* Assignment *
Each record below is to be restated word for word.

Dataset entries
■ ■ ■ ■
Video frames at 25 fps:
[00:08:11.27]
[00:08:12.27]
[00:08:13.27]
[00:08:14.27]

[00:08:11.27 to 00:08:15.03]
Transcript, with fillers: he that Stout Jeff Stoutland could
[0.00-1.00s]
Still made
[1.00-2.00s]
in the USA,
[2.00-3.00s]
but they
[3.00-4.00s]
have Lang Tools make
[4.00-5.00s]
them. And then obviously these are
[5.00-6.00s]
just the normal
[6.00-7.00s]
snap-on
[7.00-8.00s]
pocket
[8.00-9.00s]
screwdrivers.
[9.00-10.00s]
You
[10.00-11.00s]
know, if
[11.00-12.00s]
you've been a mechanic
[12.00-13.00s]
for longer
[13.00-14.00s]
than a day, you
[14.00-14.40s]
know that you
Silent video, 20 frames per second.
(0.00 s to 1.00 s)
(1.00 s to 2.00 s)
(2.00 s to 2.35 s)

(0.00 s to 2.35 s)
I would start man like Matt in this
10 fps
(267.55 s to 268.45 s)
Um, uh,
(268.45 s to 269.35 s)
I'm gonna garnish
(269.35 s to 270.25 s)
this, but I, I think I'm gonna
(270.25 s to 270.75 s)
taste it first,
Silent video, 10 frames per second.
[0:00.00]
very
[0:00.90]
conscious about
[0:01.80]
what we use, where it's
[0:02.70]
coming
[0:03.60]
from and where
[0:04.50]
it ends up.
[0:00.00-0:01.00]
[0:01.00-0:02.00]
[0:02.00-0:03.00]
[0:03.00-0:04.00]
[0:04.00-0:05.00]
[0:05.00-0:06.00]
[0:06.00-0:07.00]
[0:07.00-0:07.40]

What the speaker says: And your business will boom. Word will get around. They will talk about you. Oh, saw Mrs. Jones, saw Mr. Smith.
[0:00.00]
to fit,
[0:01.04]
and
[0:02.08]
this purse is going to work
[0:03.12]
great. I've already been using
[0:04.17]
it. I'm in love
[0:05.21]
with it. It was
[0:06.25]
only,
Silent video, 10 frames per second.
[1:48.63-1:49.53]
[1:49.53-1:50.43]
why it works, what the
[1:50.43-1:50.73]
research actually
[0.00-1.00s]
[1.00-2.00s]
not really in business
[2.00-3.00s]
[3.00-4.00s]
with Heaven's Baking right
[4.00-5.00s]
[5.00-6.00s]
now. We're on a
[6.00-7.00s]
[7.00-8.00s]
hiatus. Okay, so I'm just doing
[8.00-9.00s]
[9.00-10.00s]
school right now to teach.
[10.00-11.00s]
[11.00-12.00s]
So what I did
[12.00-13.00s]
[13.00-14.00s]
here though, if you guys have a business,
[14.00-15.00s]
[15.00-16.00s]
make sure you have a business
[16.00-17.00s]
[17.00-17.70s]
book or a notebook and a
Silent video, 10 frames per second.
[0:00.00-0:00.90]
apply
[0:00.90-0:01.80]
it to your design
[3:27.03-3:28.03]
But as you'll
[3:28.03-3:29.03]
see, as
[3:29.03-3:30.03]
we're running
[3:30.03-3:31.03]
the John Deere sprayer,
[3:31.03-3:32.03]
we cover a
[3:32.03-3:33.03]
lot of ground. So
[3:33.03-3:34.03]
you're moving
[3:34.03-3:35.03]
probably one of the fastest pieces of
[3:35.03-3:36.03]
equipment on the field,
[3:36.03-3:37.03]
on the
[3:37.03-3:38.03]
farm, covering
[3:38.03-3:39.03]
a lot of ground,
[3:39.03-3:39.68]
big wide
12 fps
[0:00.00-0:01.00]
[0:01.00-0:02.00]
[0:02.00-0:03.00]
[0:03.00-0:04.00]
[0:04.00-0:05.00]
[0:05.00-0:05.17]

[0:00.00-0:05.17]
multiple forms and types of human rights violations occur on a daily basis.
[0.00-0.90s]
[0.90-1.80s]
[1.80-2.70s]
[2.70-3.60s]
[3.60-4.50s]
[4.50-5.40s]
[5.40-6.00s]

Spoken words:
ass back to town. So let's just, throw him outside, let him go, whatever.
■ ■ ■ ■
* Solution for this exercise *
Video frames at 25 fps:
[00:08:11.27]
[00:08:12.27]
[00:08:13.27]
[00:08:14.27]

[00:08:11.27 to 00:08:15.03]
Transcript, with fillers: he that Stout Jeff Stoutland could
[0.00-1.00s]
Still made
[1.00-2.00s]
in the USA,
[2.00-3.00s]
but they
[3.00-4.00s]
have Lang Tools make
[4.00-5.00s]
them. And then obviously these are
[5.00-6.00s]
just the normal
[6.00-7.00s]
snap-on
[7.00-8.00s]
pocket
[8.00-9.00s]
screwdrivers.
[9.00-10.00s]
You
[10.00-11.00s]
know, if
[11.00-12.00s]
you've been a mechanic
[12.00-13.00s]
for longer
[13.00-14.00s]
than a day, you
[14.00-14.40s]
know that you
Silent video, 20 frames per second.
(0.00 s to 1.00 s)
(1.00 s to 2.00 s)
(2.00 s to 2.35 s)

(0.00 s to 2.35 s)
I would start man like Matt in this
10 fps
(267.55 s to 268.45 s)
Um, uh,
(268.45 s to 269.35 s)
I'm gonna garnish
(269.35 s to 270.25 s)
this, but I, I think I'm gonna
(270.25 s to 270.75 s)
taste it first,
Silent video, 10 frames per second.
[0:00.00]
very
[0:00.90]
conscious about
[0:01.80]
what we use, where it's
[0:02.70]
coming
[0:03.60]
from and where
[0:04.50]
it ends up.
[0:00.00-0:01.00]
[0:01.00-0:02.00]
[0:02.00-0:03.00]
[0:03.00-0:04.00]
[0:04.00-0:05.00]
[0:05.00-0:06.00]
[0:06.00-0:07.00]
[0:07.00-0:07.40]

What the speaker says: And your business will boom. Word will get around. They will talk about you. Oh, saw Mrs. Jones, saw Mr. Smith.
[0:00.00]
to fit,
[0:01.04]
and
[0:02.08]
this purse is going to work
[0:03.12]
great. I've already been using
[0:04.17]
it. I'm in love
[0:05.21]
with it. It was
[0:06.25]
only,
Silent video, 10 frames per second.
[1:48.63-1:49.53]
[1:49.53-1:50.43]
why it works, what the
[1:50.43-1:50.73]
research actually
[0.00-1.00s]
[1.00-2.00s]
not really in business
[2.00-3.00s]
[3.00-4.00s]
with Heaven's Baking right
[4.00-5.00s]
[5.00-6.00s]
now. We're on a
[6.00-7.00s]
[7.00-8.00s]
hiatus. Okay, so I'm just doing
[8.00-9.00s]
[9.00-10.00s]
school right now to teach.
[10.00-11.00s]
[11.00-12.00s]
So what I did
[12.00-13.00s]
[13.00-14.00s]
here though, if you guys have a business,
[14.00-15.00s]
[15.00-16.00s]
make sure you have a business
[16.00-17.00s]
[17.00-17.70s]
book or a notebook and a
Silent video, 10 frames per second.
[0:00.00-0:00.90]
apply
[0:00.90-0:01.80]
it to your design
[3:27.03-3:28.03]
But as you'll
[3:28.03-3:29.03]
see, as
[3:29.03-3:30.03]
we're running
[3:30.03-3:31.03]
the John Deere sprayer,
[3:31.03-3:32.03]
we cover a
[3:32.03-3:33.03]
lot of ground. So
[3:33.03-3:34.03]
you're moving
[3:34.03-3:35.03]
probably one of the fastest pieces of
[3:35.03-3:36.03]
equipment on the field,
[3:36.03-3:37.03]
on the
[3:37.03-3:38.03]
farm, covering
[3:38.03-3:39.03]
a lot of ground,
[3:39.03-3:39.68]
big wide
12 fps
[0:00.00-0:01.00]
[0:01.00-0:02.00]
[0:02.00-0:03.00]
[0:03.00-0:04.00]
[0:04.00-0:05.00]
[0:05.00-0:05.17]

[0:00.00-0:05.17]
multiple forms and types of human rights violations occur on a daily basis.
[0.00-0.90s]
[0.90-1.80s]
[1.80-2.70s]
[2.70-3.60s]
[3.60-4.50s]
[4.50-5.40s]
[5.40-6.00s]

Spoken words:
ass back to town. So let's just, throw him outside, let him go, whatever.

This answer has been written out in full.